▸ **WORK TASK**: Copy each line below that includes "frames".
:: INPUT MATERIAL
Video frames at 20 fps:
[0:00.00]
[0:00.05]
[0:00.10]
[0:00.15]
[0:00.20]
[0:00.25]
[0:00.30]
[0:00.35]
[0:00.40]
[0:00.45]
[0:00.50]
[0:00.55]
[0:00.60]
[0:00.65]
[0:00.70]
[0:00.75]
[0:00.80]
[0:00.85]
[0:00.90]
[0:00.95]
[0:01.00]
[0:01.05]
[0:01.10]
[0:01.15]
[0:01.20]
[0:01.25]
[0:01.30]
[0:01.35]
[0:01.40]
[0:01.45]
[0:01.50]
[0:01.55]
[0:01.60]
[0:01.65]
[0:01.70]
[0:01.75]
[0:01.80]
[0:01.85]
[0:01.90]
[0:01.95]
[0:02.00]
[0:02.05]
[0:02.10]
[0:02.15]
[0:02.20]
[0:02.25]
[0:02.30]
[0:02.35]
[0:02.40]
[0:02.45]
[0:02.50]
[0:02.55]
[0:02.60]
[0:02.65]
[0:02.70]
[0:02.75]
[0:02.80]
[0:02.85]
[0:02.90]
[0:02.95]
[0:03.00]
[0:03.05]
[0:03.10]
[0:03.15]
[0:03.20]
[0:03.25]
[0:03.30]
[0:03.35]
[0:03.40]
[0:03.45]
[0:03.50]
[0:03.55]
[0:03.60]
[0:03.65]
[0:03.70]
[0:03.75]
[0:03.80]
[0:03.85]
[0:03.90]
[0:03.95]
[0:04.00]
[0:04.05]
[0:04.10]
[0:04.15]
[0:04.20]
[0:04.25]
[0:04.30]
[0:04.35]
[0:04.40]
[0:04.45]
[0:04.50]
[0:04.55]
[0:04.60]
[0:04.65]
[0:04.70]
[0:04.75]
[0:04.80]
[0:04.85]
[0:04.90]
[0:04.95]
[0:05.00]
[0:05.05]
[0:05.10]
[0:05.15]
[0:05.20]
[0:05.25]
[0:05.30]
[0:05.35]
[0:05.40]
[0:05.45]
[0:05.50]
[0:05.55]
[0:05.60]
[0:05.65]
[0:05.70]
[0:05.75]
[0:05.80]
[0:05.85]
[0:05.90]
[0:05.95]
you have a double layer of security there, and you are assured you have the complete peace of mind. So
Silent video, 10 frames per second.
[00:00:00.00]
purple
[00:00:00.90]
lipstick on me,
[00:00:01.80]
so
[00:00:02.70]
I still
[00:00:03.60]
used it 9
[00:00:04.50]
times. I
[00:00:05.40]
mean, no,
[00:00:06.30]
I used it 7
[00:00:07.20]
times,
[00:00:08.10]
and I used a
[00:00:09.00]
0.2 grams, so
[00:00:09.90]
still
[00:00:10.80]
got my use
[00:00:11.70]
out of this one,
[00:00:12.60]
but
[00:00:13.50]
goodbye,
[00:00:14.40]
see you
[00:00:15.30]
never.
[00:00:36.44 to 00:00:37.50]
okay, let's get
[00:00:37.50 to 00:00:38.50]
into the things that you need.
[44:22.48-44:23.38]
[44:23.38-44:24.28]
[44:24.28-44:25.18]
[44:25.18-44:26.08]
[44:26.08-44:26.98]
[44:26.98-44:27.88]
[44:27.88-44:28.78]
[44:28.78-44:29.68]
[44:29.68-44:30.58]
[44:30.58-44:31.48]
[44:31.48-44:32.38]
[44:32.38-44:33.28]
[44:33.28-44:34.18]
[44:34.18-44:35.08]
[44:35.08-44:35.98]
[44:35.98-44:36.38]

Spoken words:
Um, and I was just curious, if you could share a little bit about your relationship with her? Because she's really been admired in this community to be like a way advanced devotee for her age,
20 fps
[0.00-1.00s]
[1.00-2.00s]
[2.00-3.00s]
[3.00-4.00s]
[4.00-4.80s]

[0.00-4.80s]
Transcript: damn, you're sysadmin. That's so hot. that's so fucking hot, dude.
::::
▸ **WRITTEN RESPONSE**:
Video frames at 20 fps:
Silent video, 10 frames per second.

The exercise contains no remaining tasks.